Midnight brought a new phase of disorder. Looting began. The time lag between attacks on stores and looting suggests that it was the work of new groups who had joined the crowds. While “those who were angry vented their wrath by smashing the stores,” as Claude McKay put it, “those who were hungry looted them.” Given that the riot occurred in the midst of the Depression, which had hit Harlem residents particularly hard, it is unsurprising that some saw an opportunity to alleviate their economic needs by looting stores that been targets of racial violence. That the looting appears to have been concentrated on Lenox Avenue north of 125th Street – with the caveat that the number of arrests for looting missing from my map leaves gaps in any pattern it shows – adds support to that interpretation. The street was in some ways the least likely of Harlem’s avenues to be the main target of looting, as it had long been home to lower grade stores than on 7th Avenue. But the blocks to the east of Lenox Ave were Harlem’s poorest and most overcrowded.
Included in the changing crowds were at least some with other motives who might have deserved the label of hoodlum that the white press initially rushed to apply to all those involved in the riot. Louis Cobb, a 38 year old laborer arrested for looting a liquor store on Lenox Avenue, for example, had five convictions for burglary, robbery drug possession, possession of a firearm and procuring. He seems unlikely to have needed to be hungry to take advantage of broken windows. At least one white man also appeared among those charged with looting.
Police used more force to protect a store’s stock than its windows, shooting at suspected looters rather than in the air. They also made more arrests for looting than any other offence during the riot. Some of the arrests they made reflect that looting took longer than smashing a window, and individuals carrying stolen goods could less easily be lost in the crowds. In fact, police made some arrests away from the site of looting, which was not possible in the case of those breaking windows or assaulting whites. Nonetheless, its clear that police had the same limited success in controlling looting that they did in protecting stores from damage.
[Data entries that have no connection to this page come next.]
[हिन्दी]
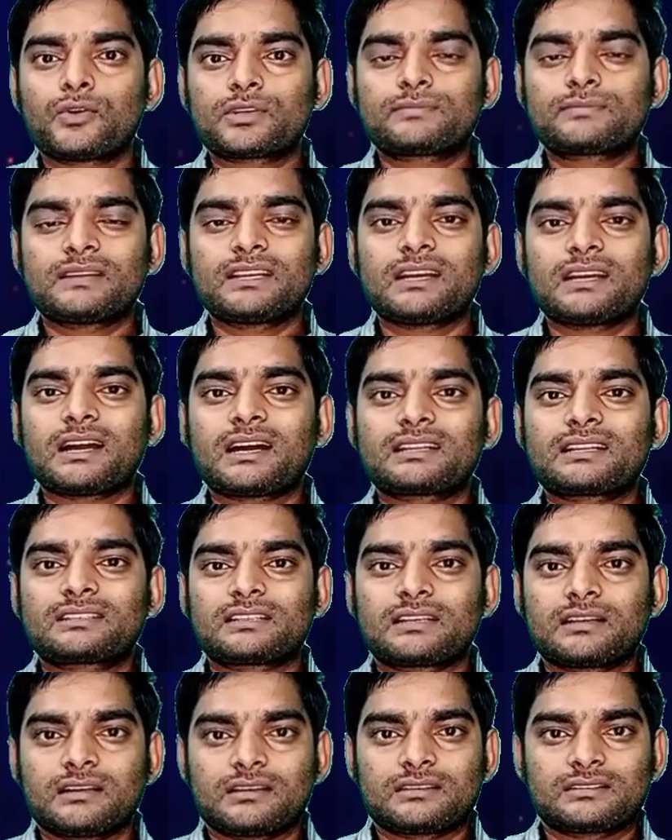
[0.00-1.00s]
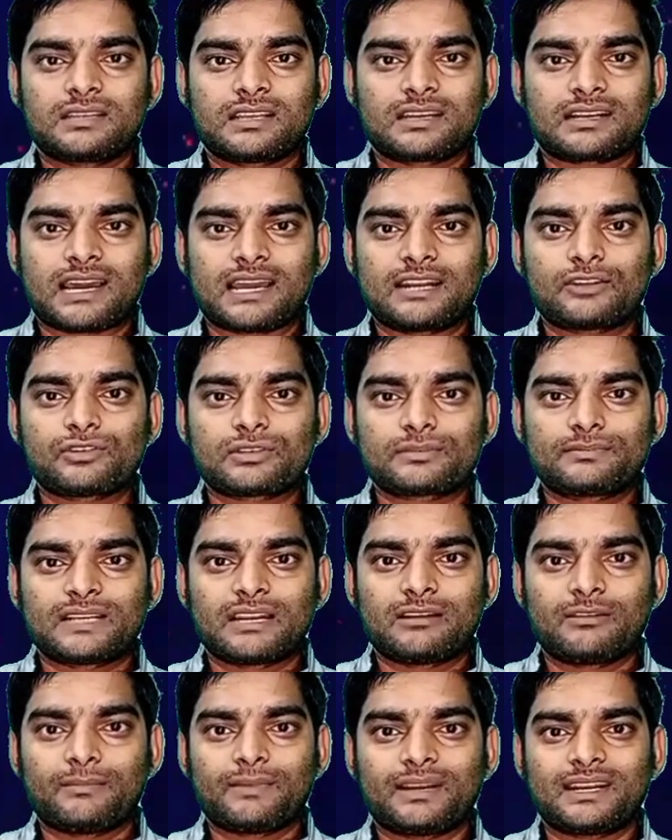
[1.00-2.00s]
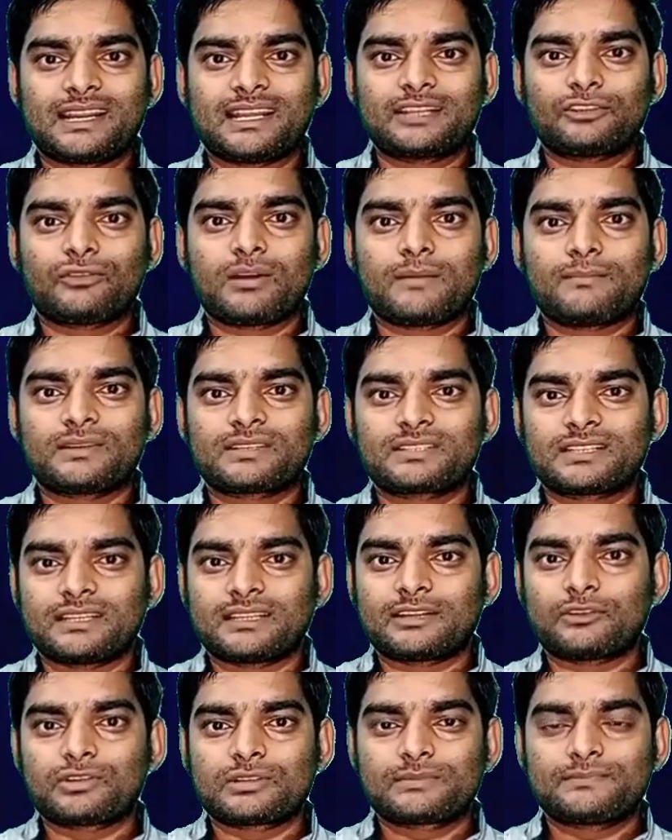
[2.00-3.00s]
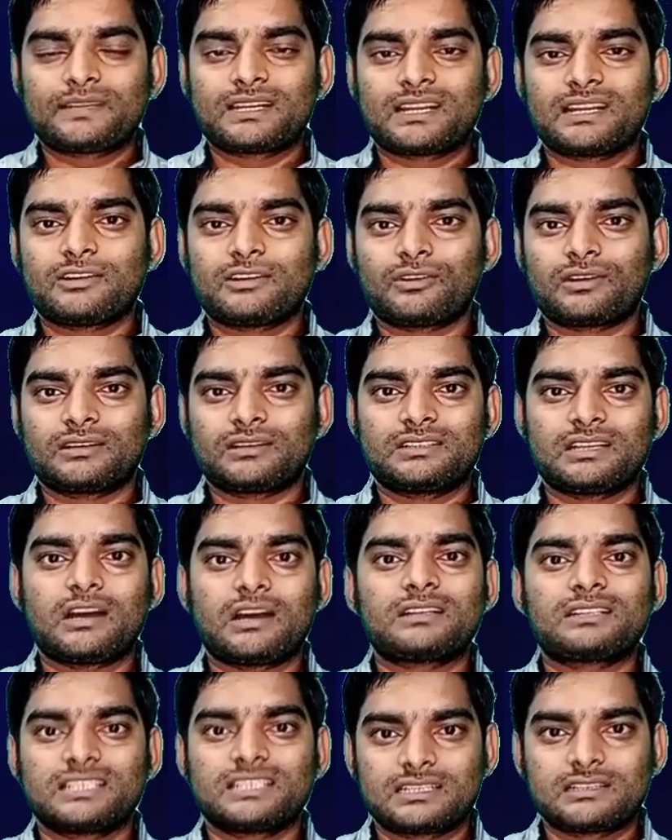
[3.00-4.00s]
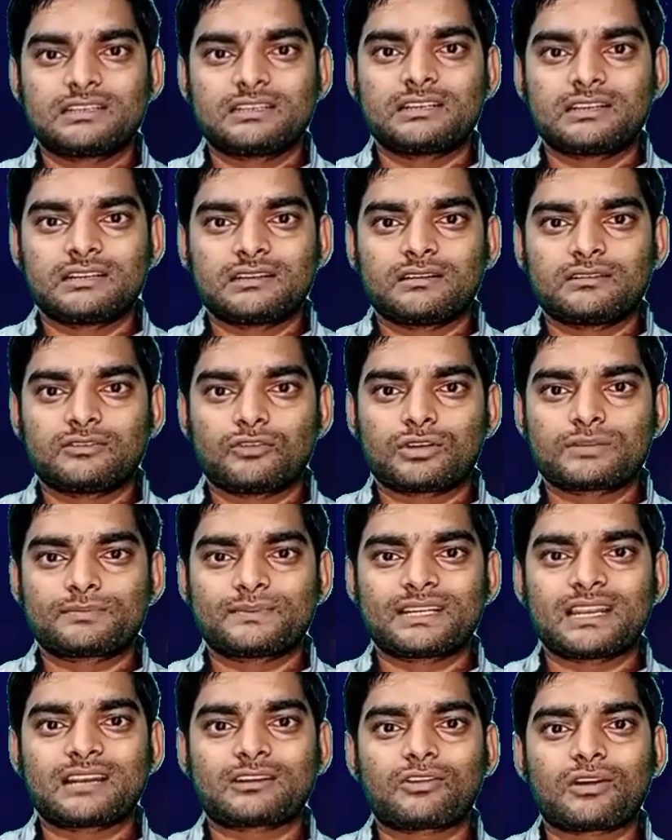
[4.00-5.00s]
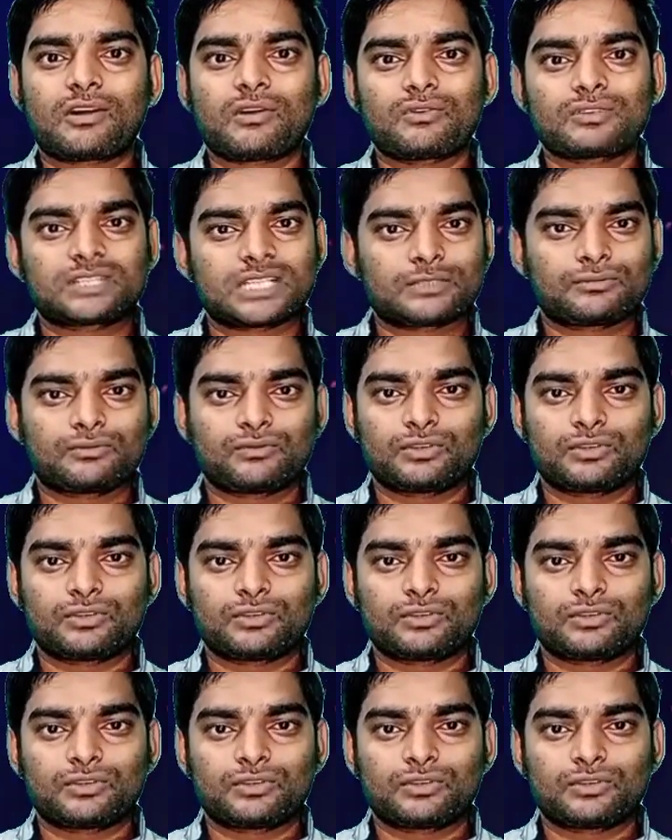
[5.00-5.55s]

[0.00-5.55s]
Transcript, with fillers: उसमें अगर सरकारी हॉस्पिटल में बना है तो वहां पर सदर हॉस्पिटल और जिस हॉस्पिटल का होगा उस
Continuing attacks on whites
The outbreak of looting did not end attacks on whites. In this period, August Miller, a 56-year-old white man, was killed, suffering a head injury in the midst of a crowd on 126th and Lenox. This death appears in none of the existing accounts of the riot, perhaps because Miller never regained consciousness, and police could find no witnesses to establish the circumstances in which he was injured. Another white man was found beaten unconscious in an alley. Other attacks took the same form as earlier in the evening, with more individuals being struck by flying bricks and bottles. Some attacks took place in conjunction with attacks on property: Herman Young was struck by rock that broke one of his store windows, and a clerk was assaulted in front of the store where he worked. Crowds also continued to bombard vehicles driven by whites. A police officer was struck while on an emergency truck, and another had his car “battered by rocks and its windows shattered,” while one driver reported not only his car being hit multiple times as he drove up 7th Ave, but also seeing other cars driven by whites with broken windows. Only one such attack, which likely occurred in this time period, was reported in the press; Patricia O’Rourke had been injured when her car window shattered, and a photograph of her leaving the hospital appeared on the front page of the NYDN. It seems likely that these attacks are indicative of a widespread pattern: since most drivers suffered limited injuries, most would not have been reported. Again, police made few arrests in these cases.
Violence against blacks
Unlike earlier in the evening, a small number of blacks appear among those assaulted after midnight; most hit by flying objects, although two were shot. There is no evidence of the circumstances in which they were attacked or the race of their assailants. No such doubt surrounds who was responsible for the second black death of the riot. Officer John McInerney shot 16 year old Lloyd Hobbs. He and his brother had emerged from a theater on 125th Street to find damaged buildings and crowds on the street. On their walk home, they joined a crowd examining a damaged auto parts store. As McInerney drove past he claimed he saw Hobbs looting the store; Hobbs’ brother said they were merely standing on the street. As crowd fled the arriving police, McInerney shot Hobbs in the back. He claimed he had called for the boy to halt; multiple witnesses disagreed. Twice a grand jury sided with the officer and refused to indict him.